Families who began homeschooling after the lockdowns of 2020 seem to be more supportive of school choice measures than those who were already there. Transitioning away from the public school mindset can be quite an ordeal, and families in this situation will surely appreciate government assistance. For Idaho families who were dedicated to homeschooling prior to the Covid-19 pandemic, however, this is a non-starter. Many came to this state precisely because Idaho does not require homeschooling families to register with the government. They want to stay off the grid, so to speak. "People don't understand that when they take funding, they become accountable to the government,” said one longtime homeschooling parent.
This is perhaps a blind spot for supporters of school choice, who see it as a way to give parents more options, provide financial help for families, and weaken the teacher unions that have caused so many problems in our society. They do not see any downside to giving parents money and flexibility in their educational choices. When gubernatorial candidate Ed Humphreys spoke to a group of homeschooling families recently, he was unprepared for the icy reception they gave to his school choice proposal. In their zeal, reformers might not realize that hardcore homeschoolers see any government help as unwelcome. "We don't want an advisory board, we don't want permission, we don't want to get together, we just want people to leave us alone," another parent told me.

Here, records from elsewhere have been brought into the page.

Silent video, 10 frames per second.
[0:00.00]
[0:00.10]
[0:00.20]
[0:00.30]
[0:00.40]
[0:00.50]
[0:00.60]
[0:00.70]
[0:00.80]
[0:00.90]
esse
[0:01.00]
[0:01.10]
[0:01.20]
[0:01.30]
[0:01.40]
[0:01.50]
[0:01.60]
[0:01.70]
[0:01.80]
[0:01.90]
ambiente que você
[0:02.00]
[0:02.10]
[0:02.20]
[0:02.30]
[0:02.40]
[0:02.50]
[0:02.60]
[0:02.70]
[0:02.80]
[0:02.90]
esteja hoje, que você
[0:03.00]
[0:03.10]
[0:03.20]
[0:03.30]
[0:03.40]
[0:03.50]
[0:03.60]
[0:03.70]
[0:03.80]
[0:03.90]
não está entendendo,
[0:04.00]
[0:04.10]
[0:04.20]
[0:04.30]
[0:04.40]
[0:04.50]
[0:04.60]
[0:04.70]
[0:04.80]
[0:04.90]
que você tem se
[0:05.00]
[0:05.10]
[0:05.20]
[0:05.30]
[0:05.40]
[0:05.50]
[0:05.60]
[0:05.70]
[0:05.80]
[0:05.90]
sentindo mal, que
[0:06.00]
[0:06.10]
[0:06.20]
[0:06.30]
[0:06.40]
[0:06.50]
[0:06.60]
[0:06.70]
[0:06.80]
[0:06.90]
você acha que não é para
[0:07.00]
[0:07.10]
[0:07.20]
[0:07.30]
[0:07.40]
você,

The way forward is to pursue our goal of disrupting the ossified public school system while allowing families the freedom to live without government interference. Idaho’s liberal homeschooling laws are an explicit declaration that parents have first choice in how they educate their children, and it needs to stay that way. Homeschooling families that want to stay off government lists must give up on the idea that they can benefit from vouchers or funding without sacrificing their independence. Any program involving taxpayer money is by definition a poison pill. On the other hand, politicians who want to disrupt the public school system must realize that most homeschooling families just want to be left alone.
The American education system is due for a revolution. Millions of families throughout the country are making the choice to educate their children in private schools, at home, or in other nontraditional ways. The school choice movement is a good idea, so long as it protects the rights of families to stay off the government’s radar. But there are even more outside-the-box ideas that could be considered to create an environment where families can flourish.
We must maintain oversight of our public schools. Attend school board meetings, or even run for school board yourself if you have the time. Even if you do not have children of your own in the system, it is imperative to influence the future leaders of our community. If we do not do it, then the teacher unions, LGBTQ activists, and Critical Race Theorists will.
We must build strong communities. Get to know your neighbors, and form coalitions of like-minded families. The homeschooling community is growing and thriving, and is not only a great resource for figuring out how to teach your own children at home, but can also be a source of strength when times get tough. Building communities outside of the government framework is necessary to survive the tumultuous years ahead.
The public school system is the point of the spear in the Marxist plan to transform our society away from its traditional foundation. The left counts on you to be complacent while they use media, entertainment, and academia to indoctrinate the next generation. Your children are a gift from God, and they are your posterity, a piece of you that will live on after you are gone. Do not sacrifice them to a broken and degenerate system in the name of convenience. There can be no compromise when it comes to raising the next generation - not with the left, nor with even the most benevolent government.